Exercise: Please write out all the entries exactly, without the pictures.

Data:
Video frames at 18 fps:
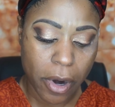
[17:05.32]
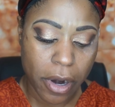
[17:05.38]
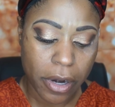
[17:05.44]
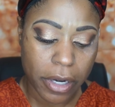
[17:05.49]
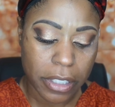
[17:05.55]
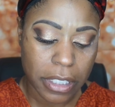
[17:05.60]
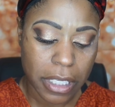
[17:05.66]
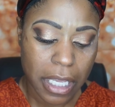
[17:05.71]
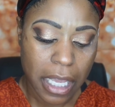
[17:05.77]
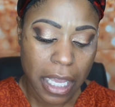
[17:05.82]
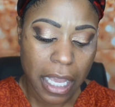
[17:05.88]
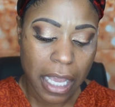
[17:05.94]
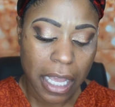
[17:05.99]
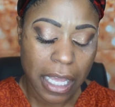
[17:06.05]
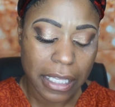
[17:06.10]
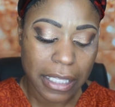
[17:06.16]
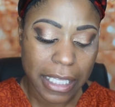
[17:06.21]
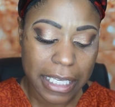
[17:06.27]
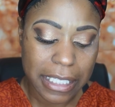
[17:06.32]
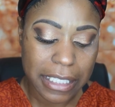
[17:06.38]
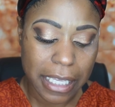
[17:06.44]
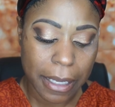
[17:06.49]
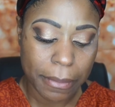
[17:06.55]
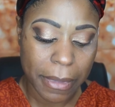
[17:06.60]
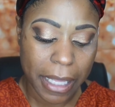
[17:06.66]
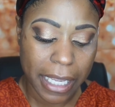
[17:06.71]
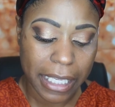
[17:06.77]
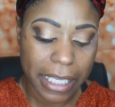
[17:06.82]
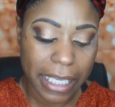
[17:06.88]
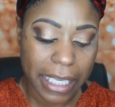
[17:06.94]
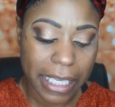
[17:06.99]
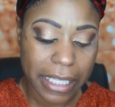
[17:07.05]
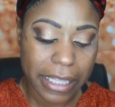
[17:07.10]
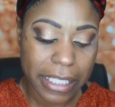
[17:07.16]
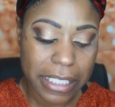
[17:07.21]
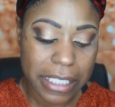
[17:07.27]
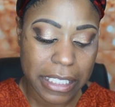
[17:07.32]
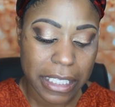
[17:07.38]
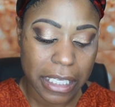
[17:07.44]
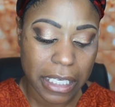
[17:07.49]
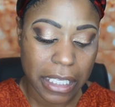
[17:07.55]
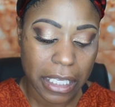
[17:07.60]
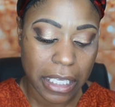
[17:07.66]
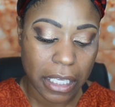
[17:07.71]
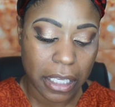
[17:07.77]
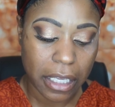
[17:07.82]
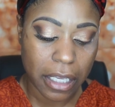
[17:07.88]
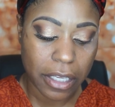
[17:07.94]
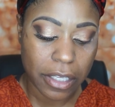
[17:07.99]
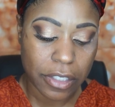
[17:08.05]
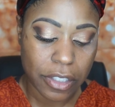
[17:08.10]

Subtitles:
part, unless I'm like in the city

Solution below:
Video frames at 18 fps:
[17:05.32]
[17:05.38]
[17:05.44]
[17:05.49]
[17:05.55]
[17:05.60]
[17:05.66]
[17:05.71]
[17:05.77]
[17:05.82]
[17:05.88]
[17:05.94]
[17:05.99]
[17:06.05]
[17:06.10]
[17:06.16]
[17:06.21]
[17:06.27]
[17:06.32]
[17:06.38]
[17:06.44]
[17:06.49]
[17:06.55]
[17:06.60]
[17:06.66]
[17:06.71]
[17:06.77]
[17:06.82]
[17:06.88]
[17:06.94]
[17:06.99]
[17:07.05]
[17:07.10]
[17:07.16]
[17:07.21]
[17:07.27]
[17:07.32]
[17:07.38]
[17:07.44]
[17:07.49]
[17:07.55]
[17:07.60]
[17:07.66]
[17:07.71]
[17:07.77]
[17:07.82]
[17:07.88]
[17:07.94]
[17:07.99]
[17:08.05]
[17:08.10]

Subtitles:
part, unless I'm like in the city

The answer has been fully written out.